Consensus improvement isn't the same as per-base improvement. I wonder what the difference is there.

Also Jared said it was mainly down to improvements in homopolymers or whether it is simply due to the frequency distribution of different homopolymer lengths. I wonder if this means they've changed their strategy.

Obviously any homopolymer longer than 5 (now 6) looks like a single event. Eg TAAAAAAAAG yields TAAAA AAAAA AAAAA AAAAA AAAAA AAAAG. Those AAAAA events all get joined together into a single longer event, which meant the longest homopolymer previously reported was 5. I assume it's now 6.

However an alternative (and obvious) strategy is to observe the event length distributions for non-homopolymer. They're largely random, centred around a particular amount. They'll either be gaussian or poisson I'd guess. Given a homopolymer signal of length L we can hypothesise 5, 6, 7, 8, ... lengths and derive the probability of the homopolymer being more than 5. The error rate would likely be horrendous, but in theory it ought to be better than just say "5, never more".

No idea if the signal is strong enough (ie the distribution tight enough) to extract sufficient accuracy to make it anything better than a wild guess.

See Jared Simpson's post here. There's no raw sequence accuracy mentioned there, but in consensus it was a 0.4% improvement.

I don't have results from any comparative sequencing that we've done, because getting *any* sequence is a bit of a challenge for us.

So now is hexamer model? How much base calling accuracy does it gain over the previous pentamer model?

Other people call this "mismatch rate", or alternatively refer to "mapping rate". From the 2D reads, mapping rate was pretty close to 100% for all except two runs (see Figure 6, or section with heading "Proportion of target and control sample"). I'm a bit hesitant to trust this fully, because there's a high chance of false positive matches when you have a high error rate.

There were 20 runs which each tried to stick to the same specific sample preparation and sequencing protocol. You can call those cherry picked runs if you like, but these were the only runs that the groups did as part of their Phase 1 experiments. Only six runs were able to keep to this without variation, with the deviations from the standard protocol specified in Table S5.

How high is the rate of "phantasy sequences", that have no resemblance to the reference, with the latest versions? I actually can't find many data of interest for me in the f1000 article. The athors are writing often a bout "a run". Are they writing about an average run or the cherry picked best run they ever encountered?

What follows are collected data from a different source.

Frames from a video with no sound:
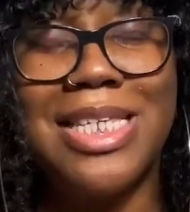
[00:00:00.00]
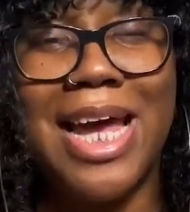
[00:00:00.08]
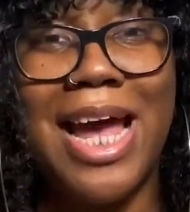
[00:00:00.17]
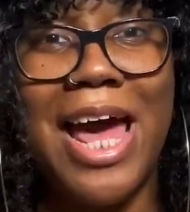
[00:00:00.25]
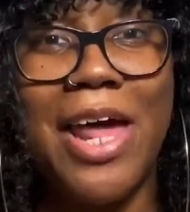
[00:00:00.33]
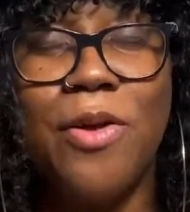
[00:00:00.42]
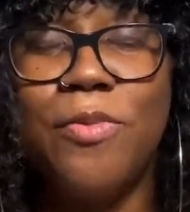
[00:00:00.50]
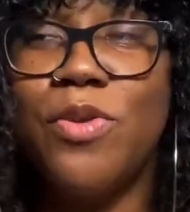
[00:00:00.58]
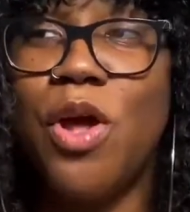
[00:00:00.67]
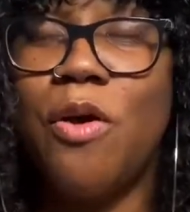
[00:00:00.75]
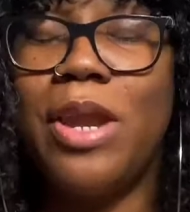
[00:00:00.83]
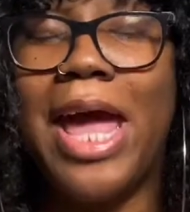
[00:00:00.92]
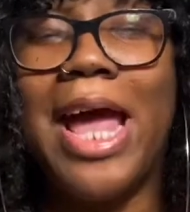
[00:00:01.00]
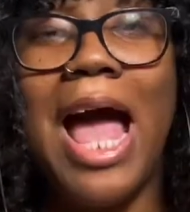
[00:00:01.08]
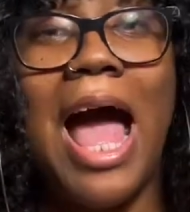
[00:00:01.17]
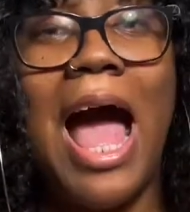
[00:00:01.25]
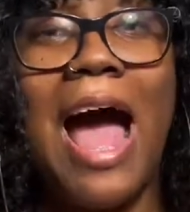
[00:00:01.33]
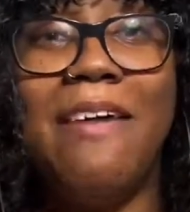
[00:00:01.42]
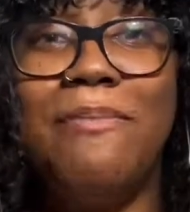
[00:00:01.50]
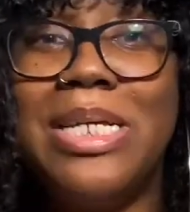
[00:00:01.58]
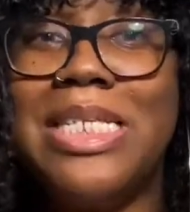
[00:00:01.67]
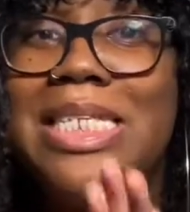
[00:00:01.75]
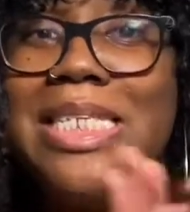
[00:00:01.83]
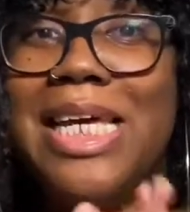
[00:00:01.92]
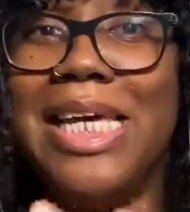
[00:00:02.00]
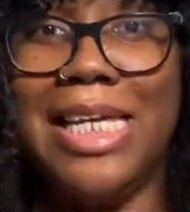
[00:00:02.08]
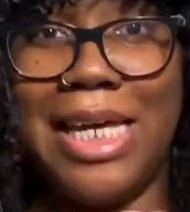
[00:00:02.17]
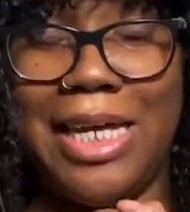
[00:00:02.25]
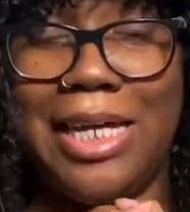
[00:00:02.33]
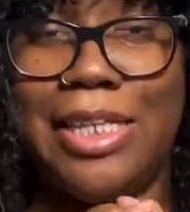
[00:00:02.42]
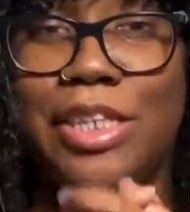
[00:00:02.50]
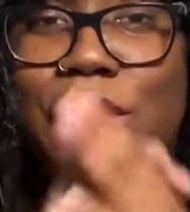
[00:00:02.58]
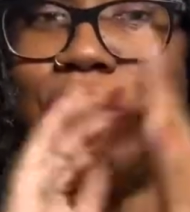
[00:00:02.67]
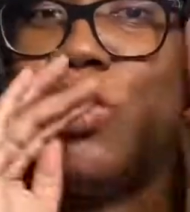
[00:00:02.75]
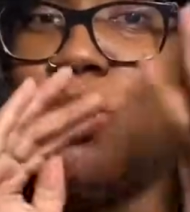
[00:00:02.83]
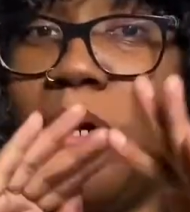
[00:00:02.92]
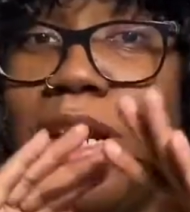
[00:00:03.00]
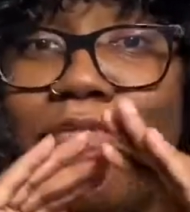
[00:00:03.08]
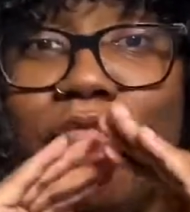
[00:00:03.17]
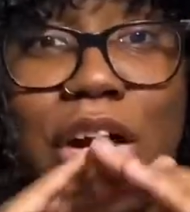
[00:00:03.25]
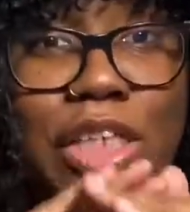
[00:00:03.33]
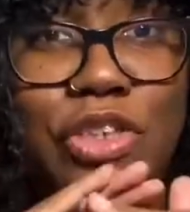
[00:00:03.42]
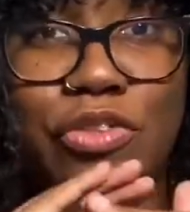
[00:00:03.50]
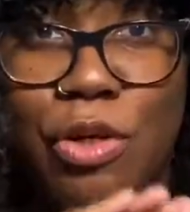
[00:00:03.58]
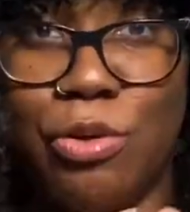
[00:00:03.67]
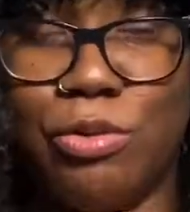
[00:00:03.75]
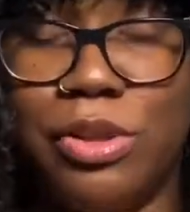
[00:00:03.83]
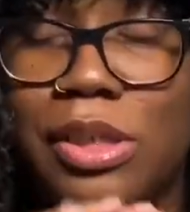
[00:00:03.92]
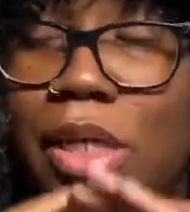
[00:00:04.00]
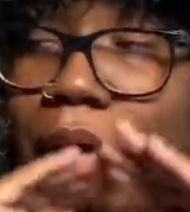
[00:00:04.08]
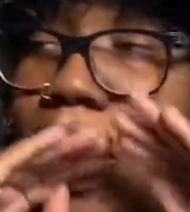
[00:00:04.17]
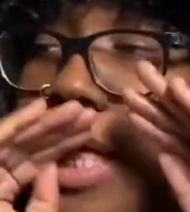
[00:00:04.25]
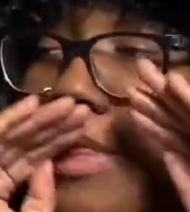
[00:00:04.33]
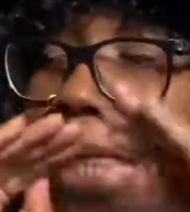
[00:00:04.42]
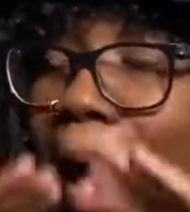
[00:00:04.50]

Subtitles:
Like, I don't know, like, I've been seeing the Jordan retros. That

When was the sequencing done? The f1000 paper has the most recent error analysis that I'm aware of (total error 10-15%), and that is from sequencing done a couple of months ago, prior to changing to a hexamer model for base calling:

I want to make a local alignment Minion reads but I do not know how to put the parameters of: insertion, deletion and match / mismatch.
I want to use "Affine GAP PENALTIES" but this method penalizes insertions and deletions. If I'm going to use "Affine GAP PENALTIES" but I also need a function that penalizes subsitutions.
Is this is a good idea friends?

Homo-polymers are long stretches of identical nucleotides (e.g. AAAAAAAAAAAAAAA)

This paper claims an error rate of 38%, but it is early days. This rate may be dependent on the sample and its composition too.

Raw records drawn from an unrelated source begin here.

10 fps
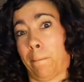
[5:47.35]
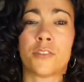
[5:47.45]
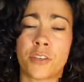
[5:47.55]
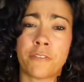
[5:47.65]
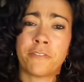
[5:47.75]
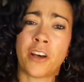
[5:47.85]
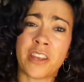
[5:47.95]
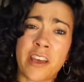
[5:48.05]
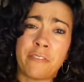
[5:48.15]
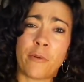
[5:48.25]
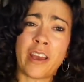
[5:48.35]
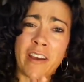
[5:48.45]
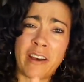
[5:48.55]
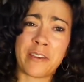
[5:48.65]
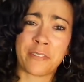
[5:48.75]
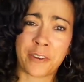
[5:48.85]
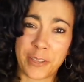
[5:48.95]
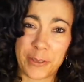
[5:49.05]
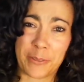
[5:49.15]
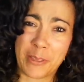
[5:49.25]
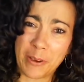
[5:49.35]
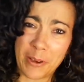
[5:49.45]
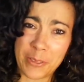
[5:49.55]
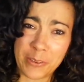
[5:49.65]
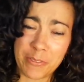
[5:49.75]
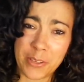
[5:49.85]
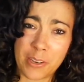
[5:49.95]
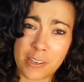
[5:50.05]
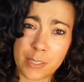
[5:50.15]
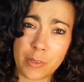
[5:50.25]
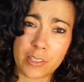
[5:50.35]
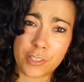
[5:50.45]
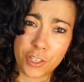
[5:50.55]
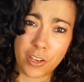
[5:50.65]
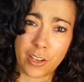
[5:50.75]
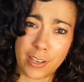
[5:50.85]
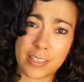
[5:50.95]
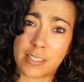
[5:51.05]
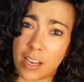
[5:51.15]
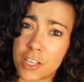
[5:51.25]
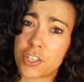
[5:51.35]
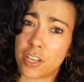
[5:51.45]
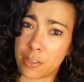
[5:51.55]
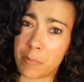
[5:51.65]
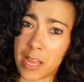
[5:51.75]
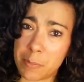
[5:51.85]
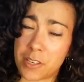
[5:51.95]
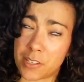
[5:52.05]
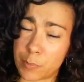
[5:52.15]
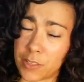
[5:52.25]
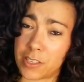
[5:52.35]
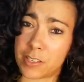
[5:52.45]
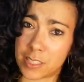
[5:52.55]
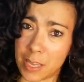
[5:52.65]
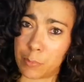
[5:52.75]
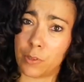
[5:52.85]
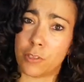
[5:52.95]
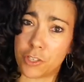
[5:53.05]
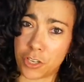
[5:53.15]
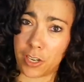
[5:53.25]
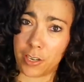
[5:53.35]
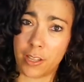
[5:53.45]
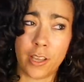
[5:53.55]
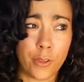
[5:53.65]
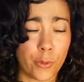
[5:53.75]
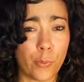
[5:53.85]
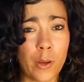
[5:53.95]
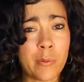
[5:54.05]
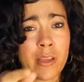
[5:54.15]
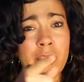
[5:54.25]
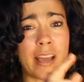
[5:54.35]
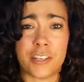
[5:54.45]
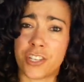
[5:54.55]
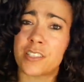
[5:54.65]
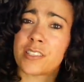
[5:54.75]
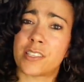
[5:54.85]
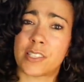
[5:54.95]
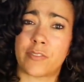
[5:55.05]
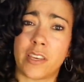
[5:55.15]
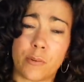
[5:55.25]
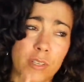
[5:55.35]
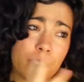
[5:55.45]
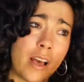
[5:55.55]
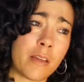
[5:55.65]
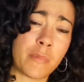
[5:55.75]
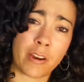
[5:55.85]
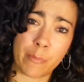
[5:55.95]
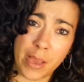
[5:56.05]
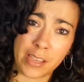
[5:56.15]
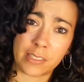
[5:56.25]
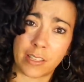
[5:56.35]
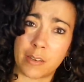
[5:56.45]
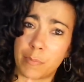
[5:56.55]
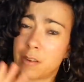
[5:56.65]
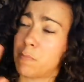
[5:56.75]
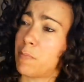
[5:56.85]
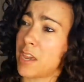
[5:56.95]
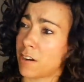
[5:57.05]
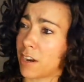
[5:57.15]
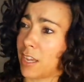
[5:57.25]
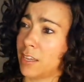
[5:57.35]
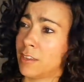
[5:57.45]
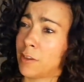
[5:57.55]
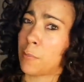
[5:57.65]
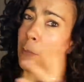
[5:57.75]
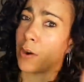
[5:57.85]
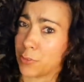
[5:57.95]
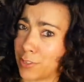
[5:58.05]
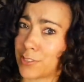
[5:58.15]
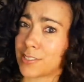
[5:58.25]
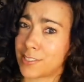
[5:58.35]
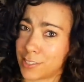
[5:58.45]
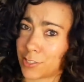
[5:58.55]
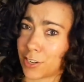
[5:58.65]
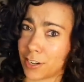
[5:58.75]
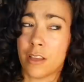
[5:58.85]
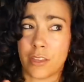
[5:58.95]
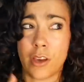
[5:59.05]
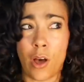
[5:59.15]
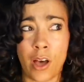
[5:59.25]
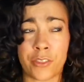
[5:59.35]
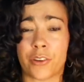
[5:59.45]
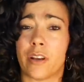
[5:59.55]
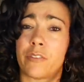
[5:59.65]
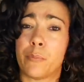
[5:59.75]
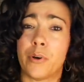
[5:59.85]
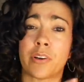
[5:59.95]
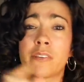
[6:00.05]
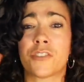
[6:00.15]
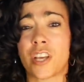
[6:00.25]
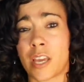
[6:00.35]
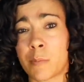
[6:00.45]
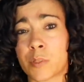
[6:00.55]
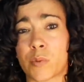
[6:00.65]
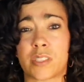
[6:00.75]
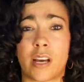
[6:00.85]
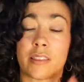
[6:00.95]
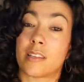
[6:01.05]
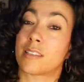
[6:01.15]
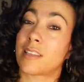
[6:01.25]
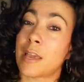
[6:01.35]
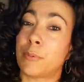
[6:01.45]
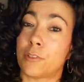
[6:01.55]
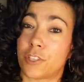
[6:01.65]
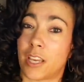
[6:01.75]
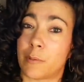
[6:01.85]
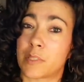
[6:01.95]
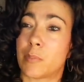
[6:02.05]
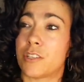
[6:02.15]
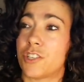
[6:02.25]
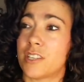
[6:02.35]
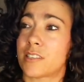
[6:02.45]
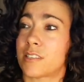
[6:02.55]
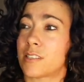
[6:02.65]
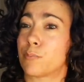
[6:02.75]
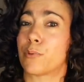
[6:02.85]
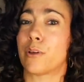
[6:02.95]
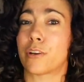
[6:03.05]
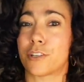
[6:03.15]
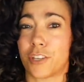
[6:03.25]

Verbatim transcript: So fun FYI for you, the author of the Gospel as John is not John the Baptist, but the disciple John. The woman at Jesus' feet was not Mary Magdalene, but Mary, Martha's sister. The author of the book of James was not the disciple James, but Jesus' brother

according to my research the overall error rate in the Minion sequencer is about 25%.
what's homopolymer regions?
Thank you

If there's no reference, a reasonable ballpark (especially for passed reads) is about 10% total error, distributed about 1/3 insertions, 1/3 deletions, and 1/3 SNPs.

It's possible to remap reads against other reads, but you need to be very careful with that, particularly across homopolymer regions. There's a lot of systematic error in the base calling (not the signal) which causes problems in consensus sequences.

for now I am trying to look for the reference.
If there is other solutions to determine the rate of error thank you for telling it to me.

You won't unless there is a reference available to compare the reads to.